“Sleep will not necessarily prevent us from ever getting sick. But not getting enough sleep may significantly worsen our immune system, leaving us more susceptible to infections such as colds, flu or COVID-19.” – Dr Nancy Huang.
Sleep is essential for our overall health.
It gives our body time to rest and helps keep our immune system strong and resilient. Sleep works on the whole body, keeping vital organs and blood vessels functioning optimally.
Sleep also helps regulate our appetite, weight, and moods and plays a vital role in supporting our daytime activities, such as attention span, memory and learning capacity.
More than ever, it’s especially important to ensure you’re getting quality sleep, as this will help fight off infections and illness.
Quality sleep and your immune system
By getting a good night’s sleep, you’re giving your body a chance to recharge its batteries.
An important part of the recharging process is your body producing and releasing cytokines, a type of protein that targets infection and inflammation.
This helps your immune systems respond to and fight off infections when they occur.
Dr Nancy Huang, Australian Unity’s Chief Medical Advisor, says without a good night’s sleep, the human body doesn’t get enough time to produce or release this protein, which could then weaken the immune system.

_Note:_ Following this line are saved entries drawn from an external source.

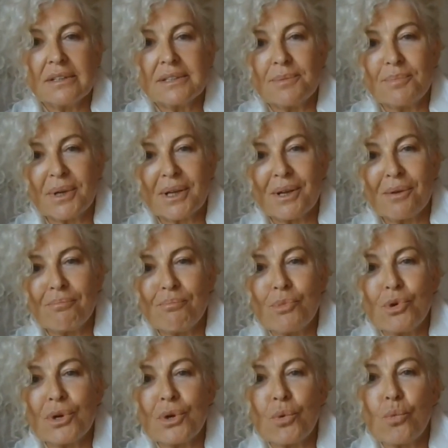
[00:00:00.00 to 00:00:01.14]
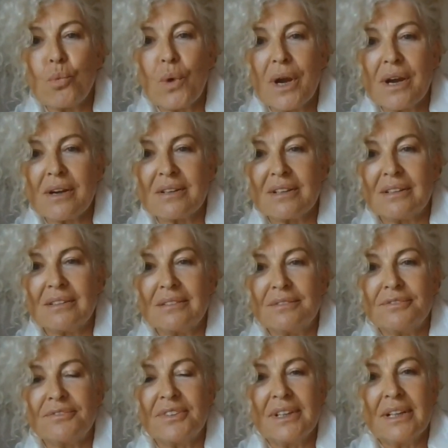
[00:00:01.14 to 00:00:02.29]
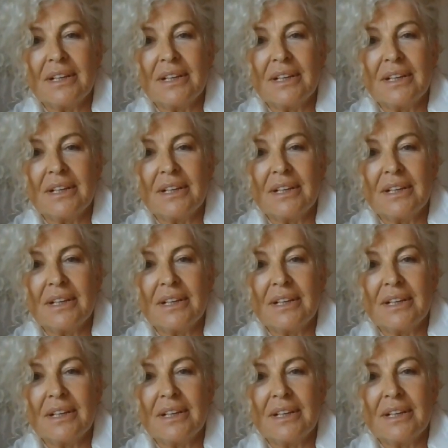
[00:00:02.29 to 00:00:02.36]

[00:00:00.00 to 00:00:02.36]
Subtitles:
to become more aware of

“Sleep will not necessarily prevent us from ever getting sick,” Dr Huang says. “But not getting enough sleep may significantly worsen our immune system, leaving us more susceptible to infections such as colds, flu or COVID-19.”
Why is sleep so important, especially among older people?
For most people, the recommended amount of sleep is seven to eight hours of good quality sleep per night. This varies for children, babies and can reduce as you get older.
For older people, quality sleep is especially important, as they are more vulnerable to contracting and having worse outcomes from COVID-19. So a robust immune system bolstered by good sleeping habits is crucial.
“Alongside the social distancing, hand and personal hygiene and travel restrictions that are recommended by federal and state governments, getting a good night sleep is something every person can do to support their immunity during this crisis,” Nancy says.
How you can improve your sleep
If you’re having trouble getting quality sleep, it’s really important to understand whether this is a short- or long-term issue.
A short-term issue for example, is one where a busy work week or other personal factors are affecting your ability to get a good night’s sleep.
For short-term issues, a good way to try to make up some lost sleep is by napping. Taking two naps – no longer than 30 minutes each (one in the morning and one in the afternoon) has been shown to help decrease stress and offset the short-term effects of poor sleep on the immune system.
“Even grabbing a short 20 minutes siesta at lunchtime and just before dinner can help you recover from short-term sleep deficits,” Nancy says. “But if it is a longer-term issue, then it would be useful to consult your doctor or a professional to understand whether there are contributing factors such as chronic pain, side effects of medication or other symptoms of a medical conditions such as heart, lung, hormonal or kidney diseases.”